- [Required action]:
Leave out every picture, and return exactly the lines from the line containing "[0:02.00-0:03.00]" through the end of the records below, both inclusive.

- [Extracted records]:
>>>
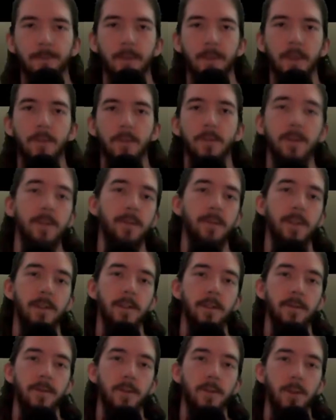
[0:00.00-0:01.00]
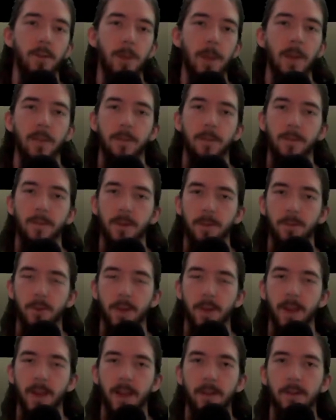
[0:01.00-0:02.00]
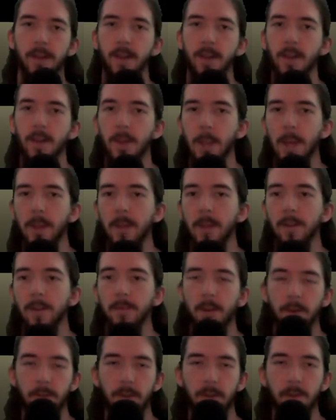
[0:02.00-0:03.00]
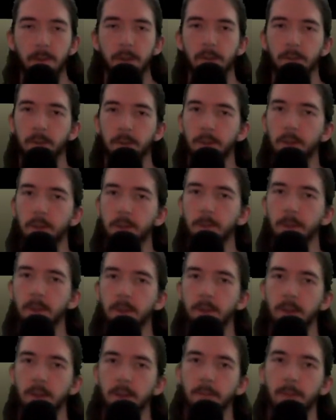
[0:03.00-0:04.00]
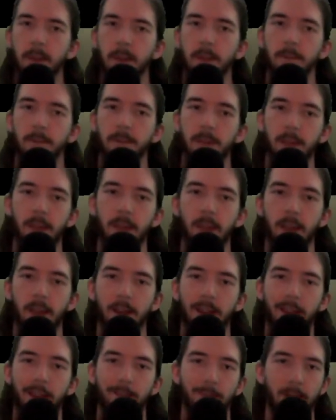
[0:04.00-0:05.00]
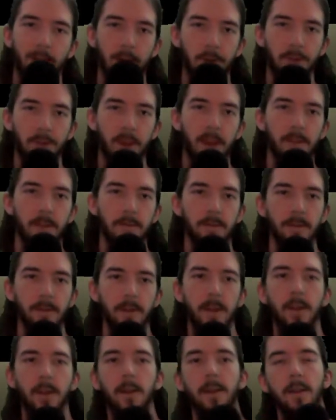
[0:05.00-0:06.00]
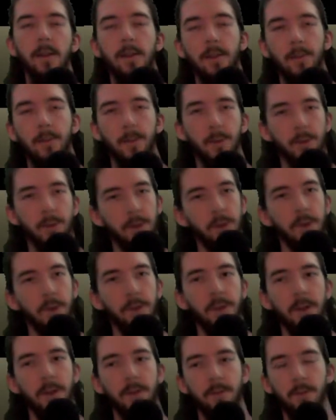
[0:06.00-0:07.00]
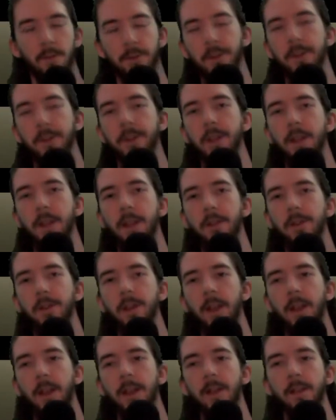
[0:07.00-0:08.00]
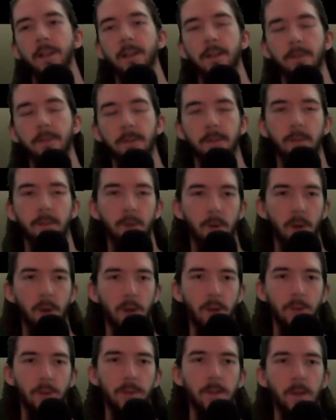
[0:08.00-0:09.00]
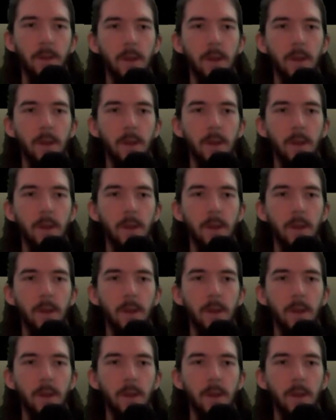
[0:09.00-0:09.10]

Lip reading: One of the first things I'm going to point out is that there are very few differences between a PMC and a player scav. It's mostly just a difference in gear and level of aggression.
<<<
- [Result of this exercise]:
[0:02.00-0:03.00]
[0:03.00-0:04.00]
[0:04.00-0:05.00]
[0:05.00-0:06.00]
[0:06.00-0:07.00]
[0:07.00-0:08.00]
[0:08.00-0:09.00]
[0:09.00-0:09.10]

Lip reading: One of the first things I'm going to point out is that there are very few differences between a PMC and a player scav. It's mostly just a difference in gear and level of aggression.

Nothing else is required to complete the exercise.